→ Data to process
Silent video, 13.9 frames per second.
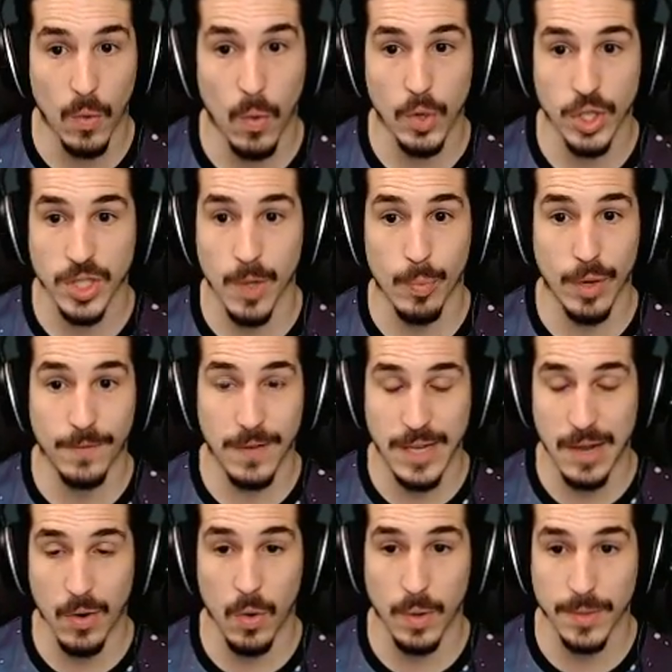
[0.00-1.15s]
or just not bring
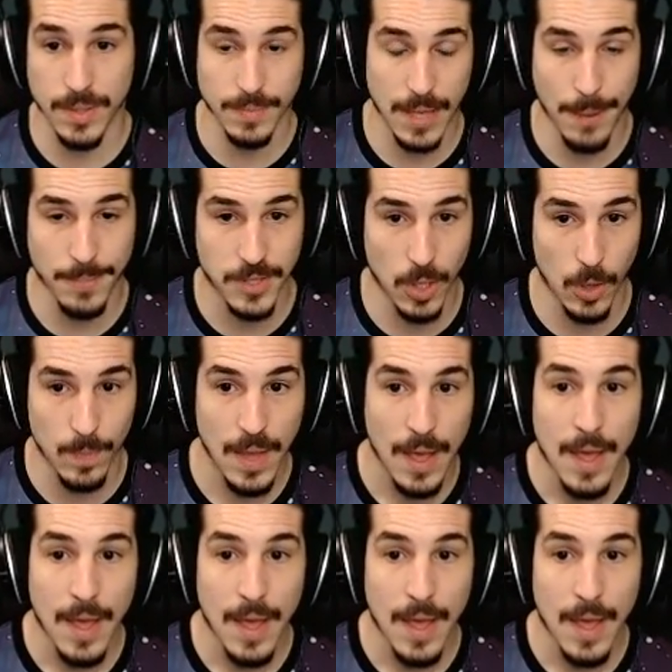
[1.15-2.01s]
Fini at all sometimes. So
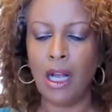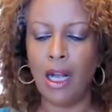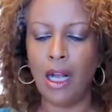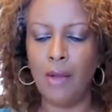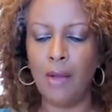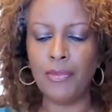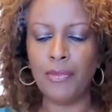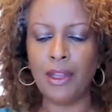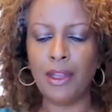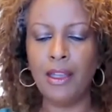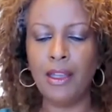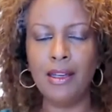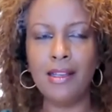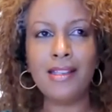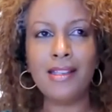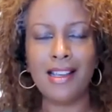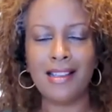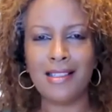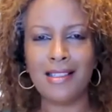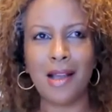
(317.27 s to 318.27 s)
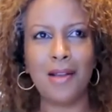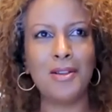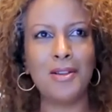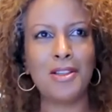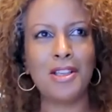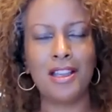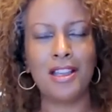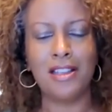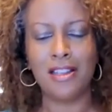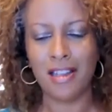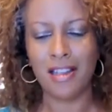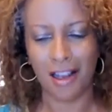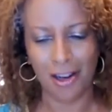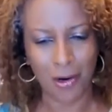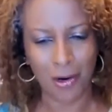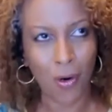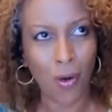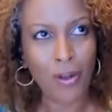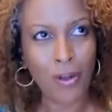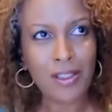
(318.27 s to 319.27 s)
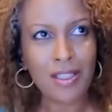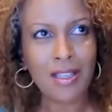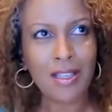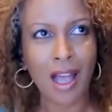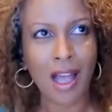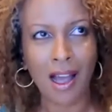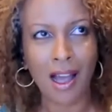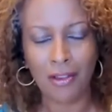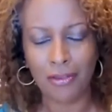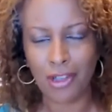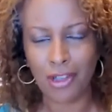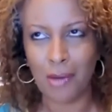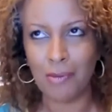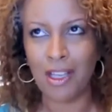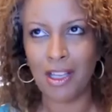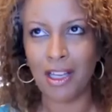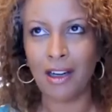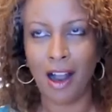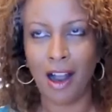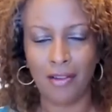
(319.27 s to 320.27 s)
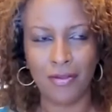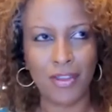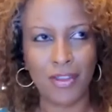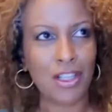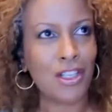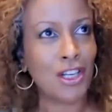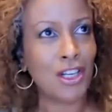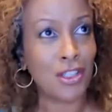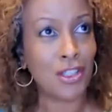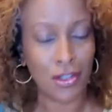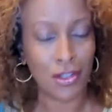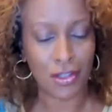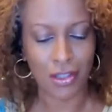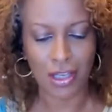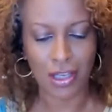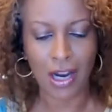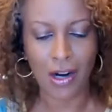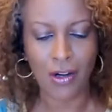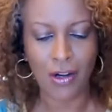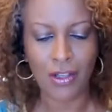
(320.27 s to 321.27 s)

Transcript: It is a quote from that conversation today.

→ Exercise requirements
Restate every record above word for word, without images.

→ Response box
Silent video, 13.9 frames per second.
[0.00-1.15s]
or just not bring
[1.15-2.01s]
Fini at all sometimes. So
(317.27 s to 318.27 s)
(318.27 s to 319.27 s)
(319.27 s to 320.27 s)
(320.27 s to 321.27 s)

Transcript: It is a quote from that conversation today.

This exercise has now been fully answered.